Sonics: We don't help the economy after all

Remember when I warned about "the ironic possibility of the [Seattle] Sonics' own inflated economic impact figures being used against them in lease settlement negotiations" as they try to escape their KeyArena lease? Now that the lease is the subject of a lawsuit by the city of Seattle, the Sonics owners have unleashed a can of preemptive chutzpah, filing a court brief in which they state:

"The financial issue is simple, and the city's analysts agree, there will be no net economic loss if the Sonics leave Seattle. Entertainment dollars not spent on the Sonics will be spent on Seattle's many other sports and entertainment options. Seattleites will not reduce their entertainment budget simply because the Sonics leave."
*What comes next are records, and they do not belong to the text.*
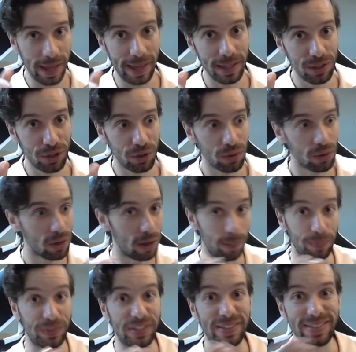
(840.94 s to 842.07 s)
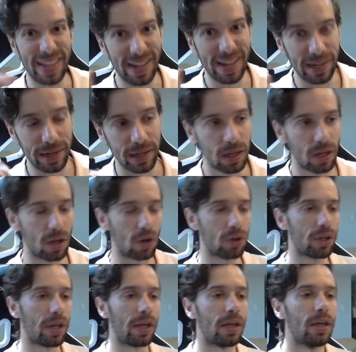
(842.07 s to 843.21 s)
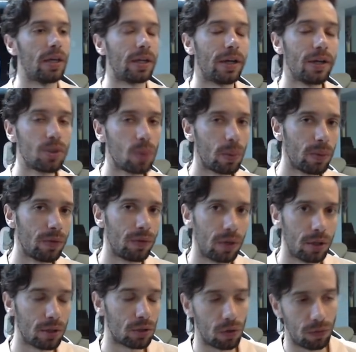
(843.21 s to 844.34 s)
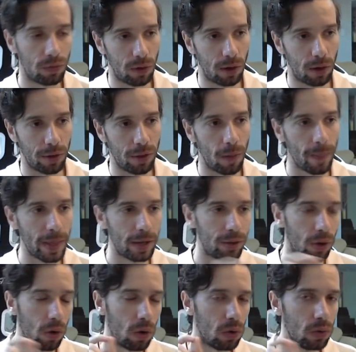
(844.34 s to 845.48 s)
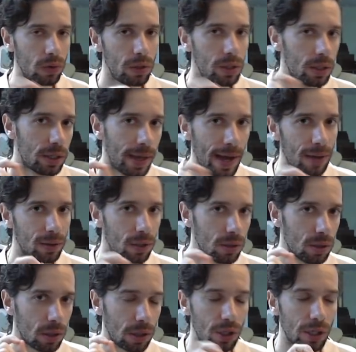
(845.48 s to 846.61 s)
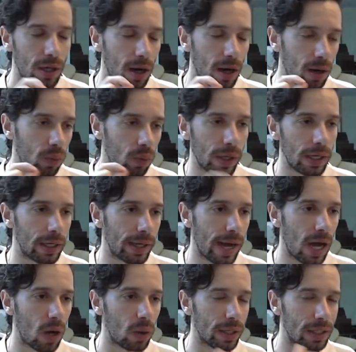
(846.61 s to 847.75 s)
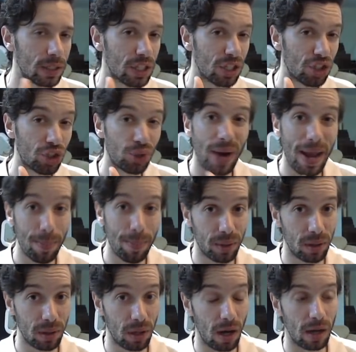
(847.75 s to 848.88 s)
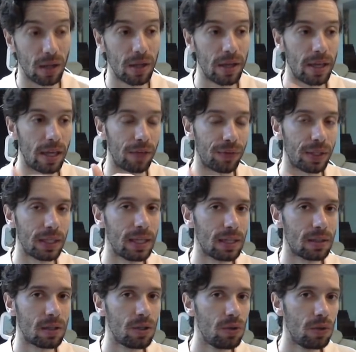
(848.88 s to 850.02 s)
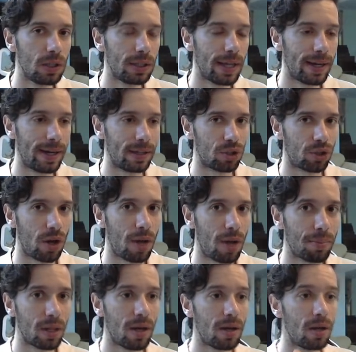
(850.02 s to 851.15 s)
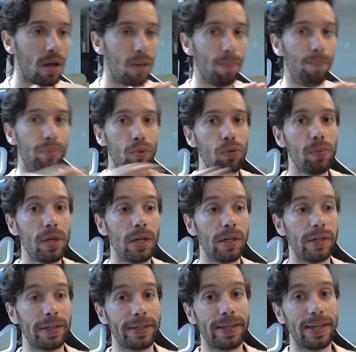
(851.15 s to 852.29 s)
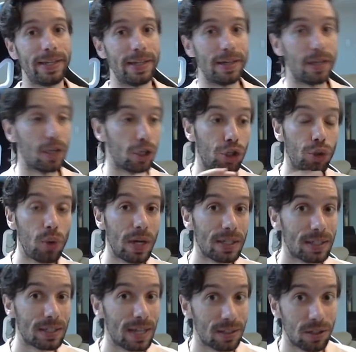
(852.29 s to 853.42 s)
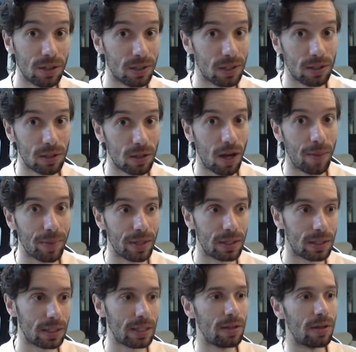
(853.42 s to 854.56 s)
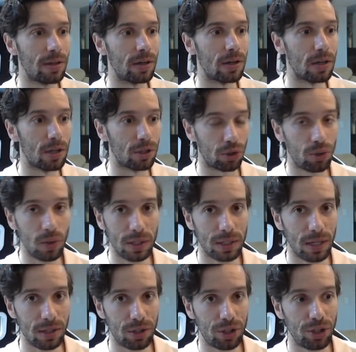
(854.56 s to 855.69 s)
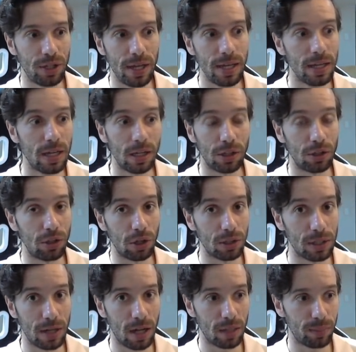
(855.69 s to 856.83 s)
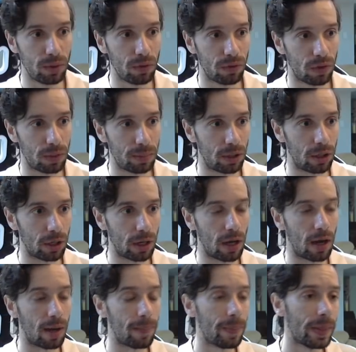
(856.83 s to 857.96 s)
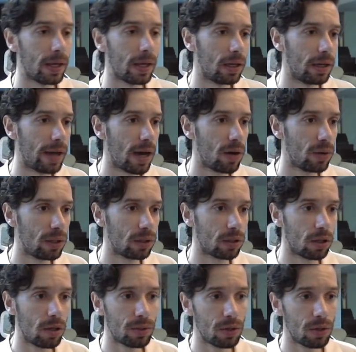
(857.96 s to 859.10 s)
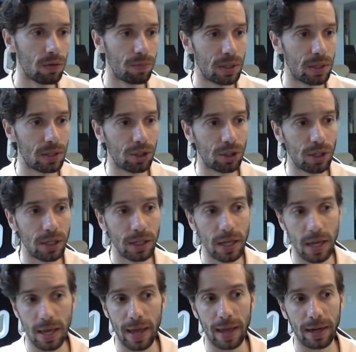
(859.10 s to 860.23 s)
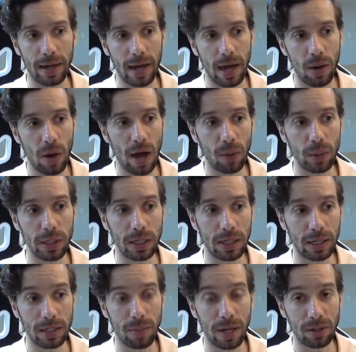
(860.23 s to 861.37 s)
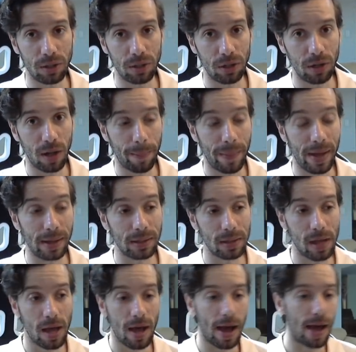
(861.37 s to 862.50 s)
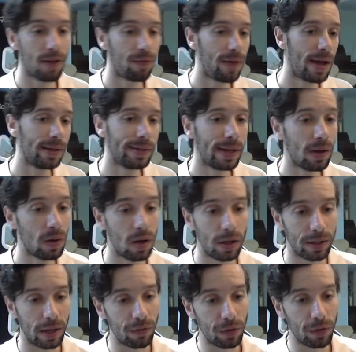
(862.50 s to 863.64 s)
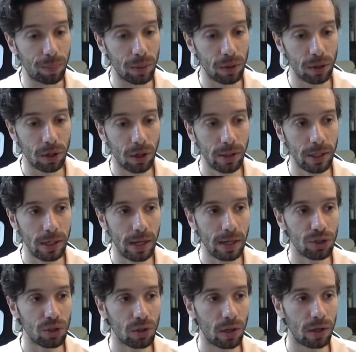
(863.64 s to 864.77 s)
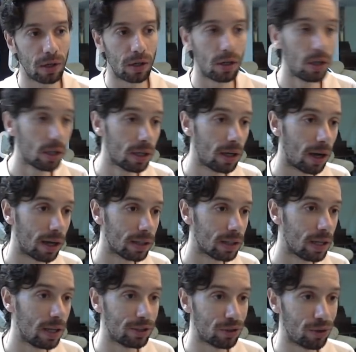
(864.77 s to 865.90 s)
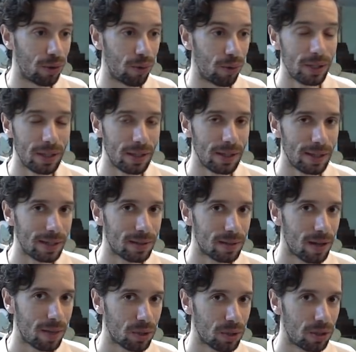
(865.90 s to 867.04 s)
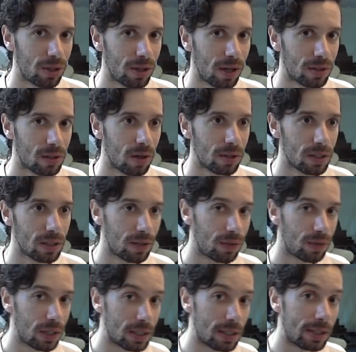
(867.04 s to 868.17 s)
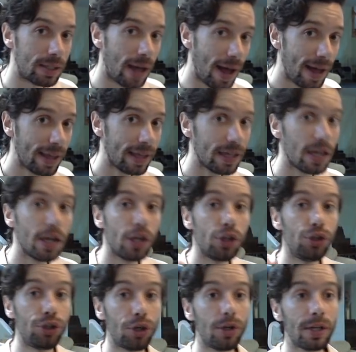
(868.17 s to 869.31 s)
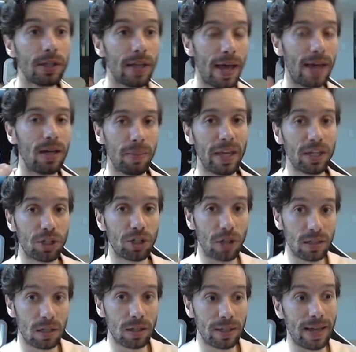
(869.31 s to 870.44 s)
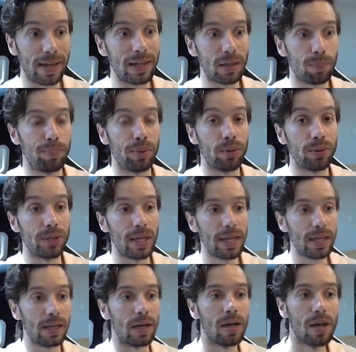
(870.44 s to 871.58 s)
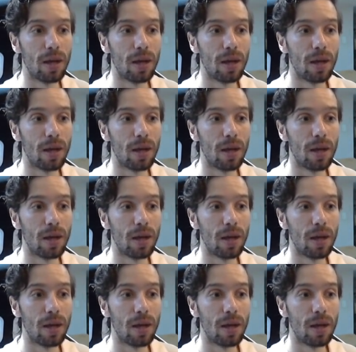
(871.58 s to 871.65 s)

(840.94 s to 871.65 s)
Angel, dead. Okay, here's what we've learned so far though. The only counter to Urgot right now is Trap Claw. If he hits a unit that has Trap Claw, boom, negated. QSS doesn't stop this either. So QSS GA doesn't help you from Urgot. Now, in terms of positioning and how we can itemize Urgot best, I found out that if you put Guardian Angel on Urgot, so the only thing that stops Urgot's ult is if he's dying during the animation as they're getting pulled in.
This is undeniably true - it's the substitution effect in a nutshell - but it is a pretty amusing thing to hear a pro sports team admit in court. At least one sports economist thinks so too:

Rodney Fort, a professor of sports management at the University of Michigan, who has criticized the economic-impact claims made by pro-sports teams, called the Sonics' latest argument "the best chuckle" he's had in a long time.
"It would seem that the value of the Sonics is a 'contingent' value - contingent on the purposes of the Sonics ownership," Fort said in an e-mail. "On the one hand, when the Sonics are trying to get the public to pitch in on a new arena, they are worth tens of millions to the Seattle area. On the other hand, when they are trying to beat their KeyArena lease, they are worth nothing to the Seattle area."

Whatever its impact on the court case, the real test will be to see what effect this has on news coverage: Now that the Sonics have all but admitted that economic-impact claims are a load of hooey, will newspaper reporters start noting that in their coverage? We'll see, but past evidence isn't real encouraging.